Ignacio Camacho-ABC
- La falta de credibilidad de Sánchez ha puesto los compromisos transversales bajo sospecha de entreguismo pusilánime
El alcance del acuerdo sobre los llamados órganos constitucionales -como si los demás no lo fueran- hay que interpretarlo del revés: lo relevante no es que el PSOE y el PP hayan sido capaces de entenderse en algo sino el carácter excepcional de un compromiso que debería ser rutinario. Ése es el verdadero retrato de la política española de los últimos años, desde que la ruptura del bipartidismo abrió paso a una pléyade de aventureros sin sentido de Estado entre los que Sánchez emergió atisbando una oportunidad oblicua de liderazgo. La principal aportación del sanchismo, aunque ya apuntada por ZP, ha sido la de devolver la escena pública a la confrontación radical de bandos, en la convicción de que el separatismo se sumará a la izquierda con mayor o menor entusiasmo y que en caso de excesivas reticencias siempre podrá comprar su respaldo. Pactar, lo que se dice pactar, lo hace a menudo pero sólo para rodear a medio país con un cinturón de rechazo sectario. Transigir con independentistas insurrectos, posetarras sin arrepentir y antisistemas variados no le cuesta ningún trabajo.
Si accede a concertarse con el PP es porque no le queda más remedio, porque la Constitución impone que los miembros de algunas instituciones arbitrales cuenten con mayoría cualificada en el Congreso. Es cierto que los dos partidos dinásticos han pervertido el procedimiento para establecer un sistema de reparto directo, automático y bilateral de puestos. Pero la alternativa es la que propuso Pablo Iglesias: trasladar la correlación de fuerzas del Gobierno al sistema de equilibrios y contrapesos. Es decir, la abolición práctica del consenso y de la autonomía de poderes por el método del sometimiento. Y a punto estuvo de tener éxito si no lo hubiese impedido el firme veto europeo.

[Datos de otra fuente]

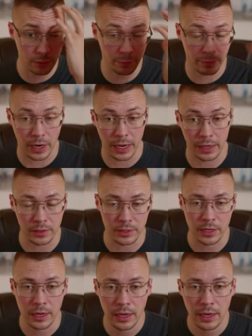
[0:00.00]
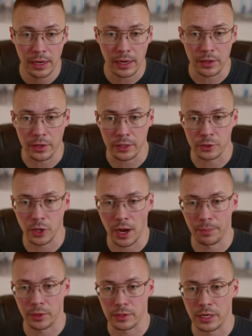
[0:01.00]
files and you could
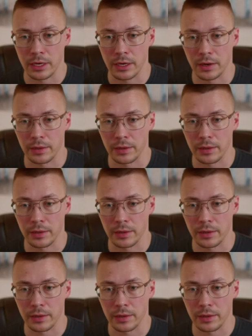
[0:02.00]
drop those in here.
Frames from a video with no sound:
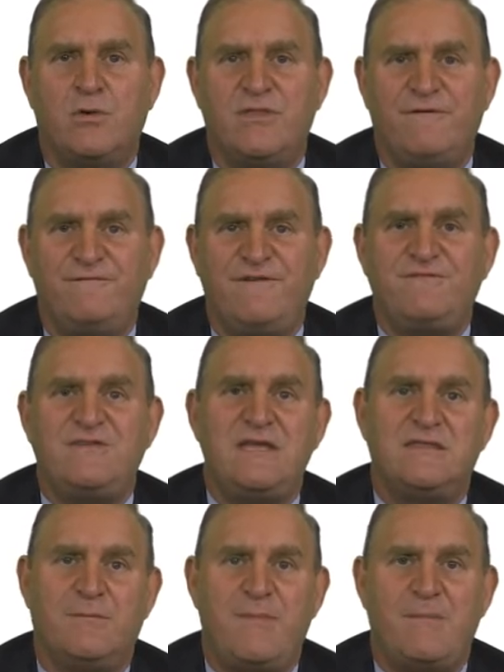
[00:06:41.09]
or the
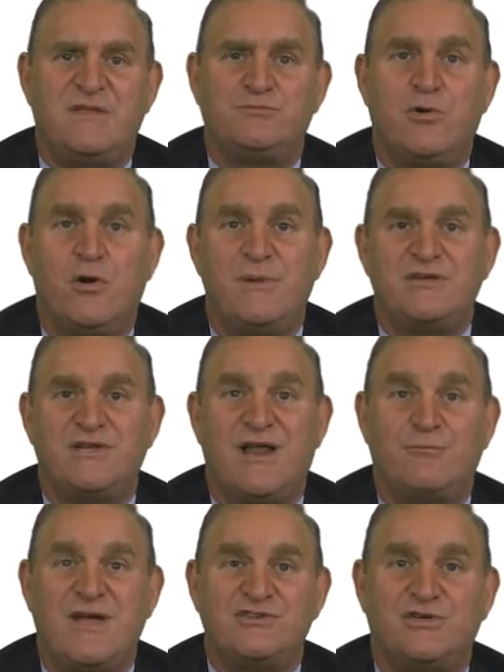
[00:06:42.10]
15th Amendment's prohibition
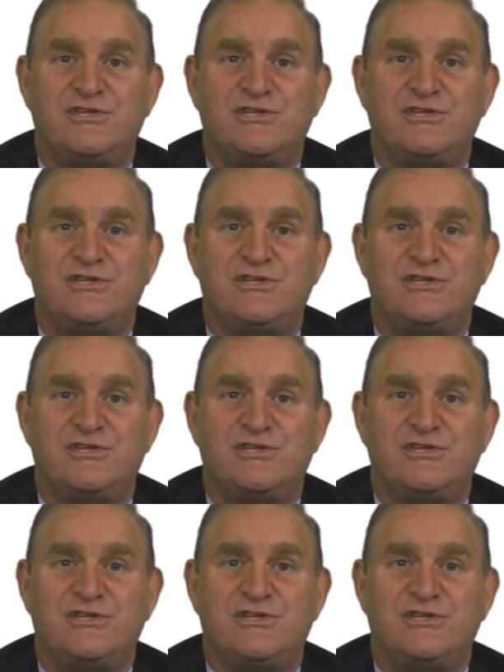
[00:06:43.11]
on racial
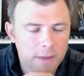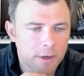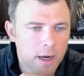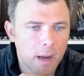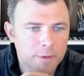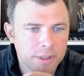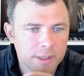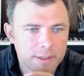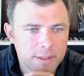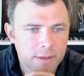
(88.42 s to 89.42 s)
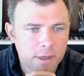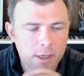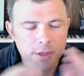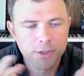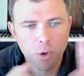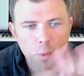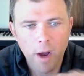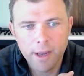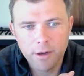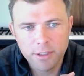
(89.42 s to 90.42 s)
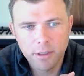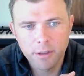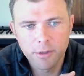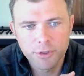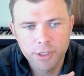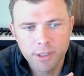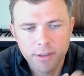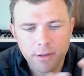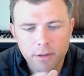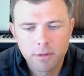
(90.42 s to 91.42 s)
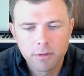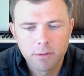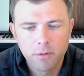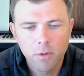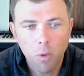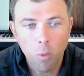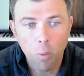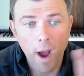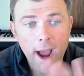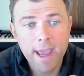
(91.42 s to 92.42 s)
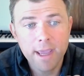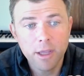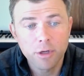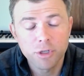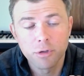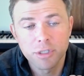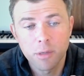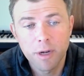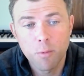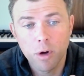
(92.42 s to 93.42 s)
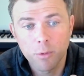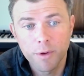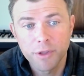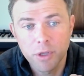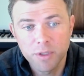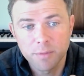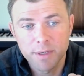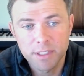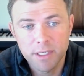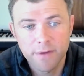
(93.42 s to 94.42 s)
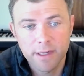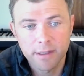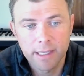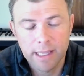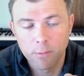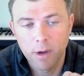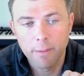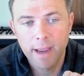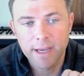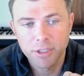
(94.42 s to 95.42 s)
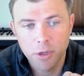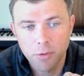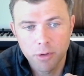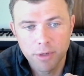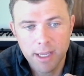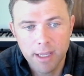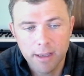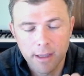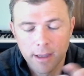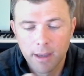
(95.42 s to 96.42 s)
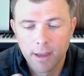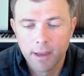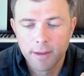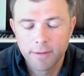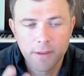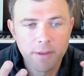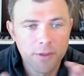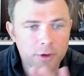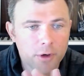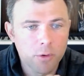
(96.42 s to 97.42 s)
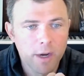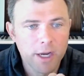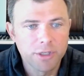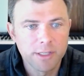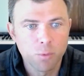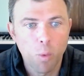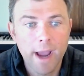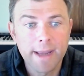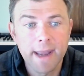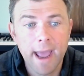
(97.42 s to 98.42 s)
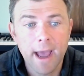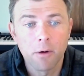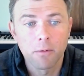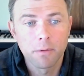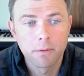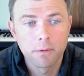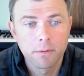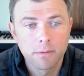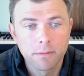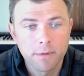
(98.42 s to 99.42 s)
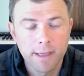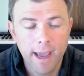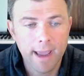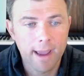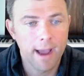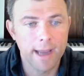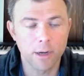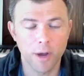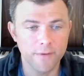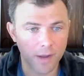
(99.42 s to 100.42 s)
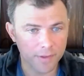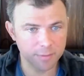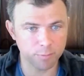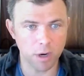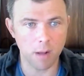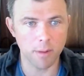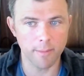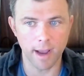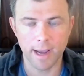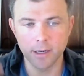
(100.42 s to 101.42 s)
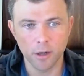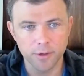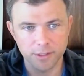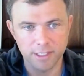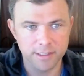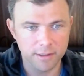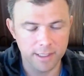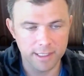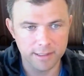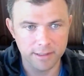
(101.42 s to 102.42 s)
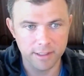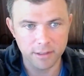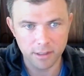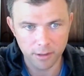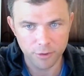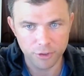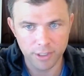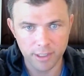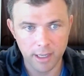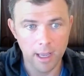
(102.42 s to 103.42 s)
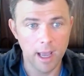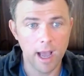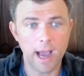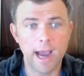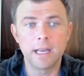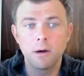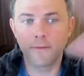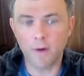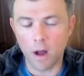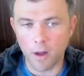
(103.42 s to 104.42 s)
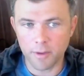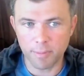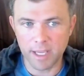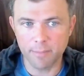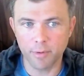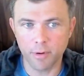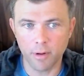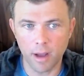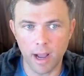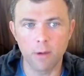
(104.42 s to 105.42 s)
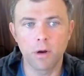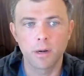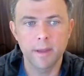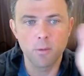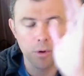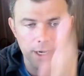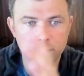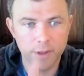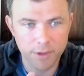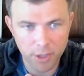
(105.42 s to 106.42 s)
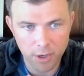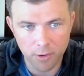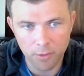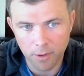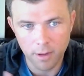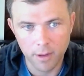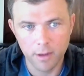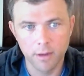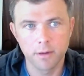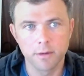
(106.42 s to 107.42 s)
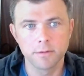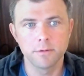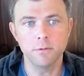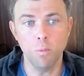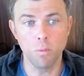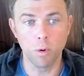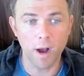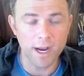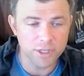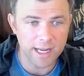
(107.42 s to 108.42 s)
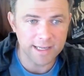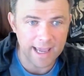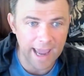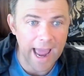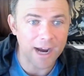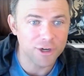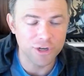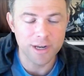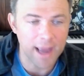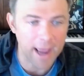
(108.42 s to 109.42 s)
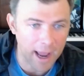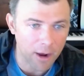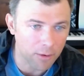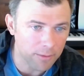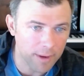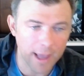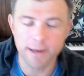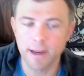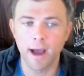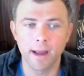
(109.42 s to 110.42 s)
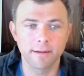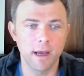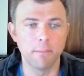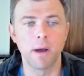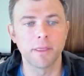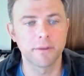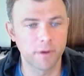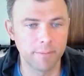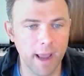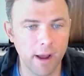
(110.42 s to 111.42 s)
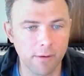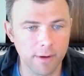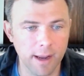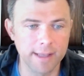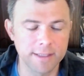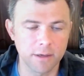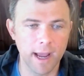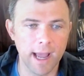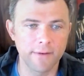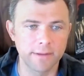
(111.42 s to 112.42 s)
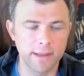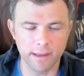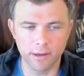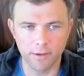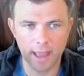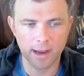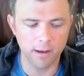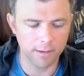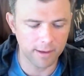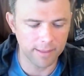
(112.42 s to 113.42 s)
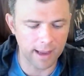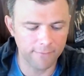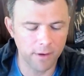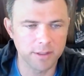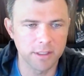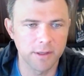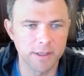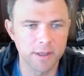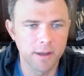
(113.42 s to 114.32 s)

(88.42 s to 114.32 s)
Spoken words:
options? So why your solution? Why should somebody work with you specifically? Like what makes you unique? Then the third question is why now? Okay, I know I've got this problem. I know this is the solution. I know all the people I want to be working with you. Well, why should I take action now and not a month from now? And so having, that falls into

El problema de este pacto, pactito más bien, es que la falta de credibilidad de Sánchez ha puesto bajo sospecha los acercamientos transversales y mucha gente piensa que negociar con él constituye una demostración de entreguismo pusilánime. Ése es su triunfo: demonizar la normalidad, volverla inaceptable, lograr que el simple cumplimiento de las normas resulte un acto humillante. Y eso es precisamente lo que impide la renovación de los mandos judiciales, que ya no puede resolverse sin la derrota de una de las partes. Si el pequeño paso adelante de esta semana supone ya para Casado un cierto riesgo de desgaste, el de desbloquear el CGPJ sin una contrapartida esencial representaría un tropiezo grave. Y no tanto por las previsibles críticas populistas como por hallarse en juego una materia crítica: el principio de independencia de la justicia. Entre la necesidad de presentar un perfil constructivo, institucionalista, y la de resistir la presión para claudicar sin garantías media una prueba decisiva. Su electorado no le perdonaría que se dejase engañar por el campeón de la mentira.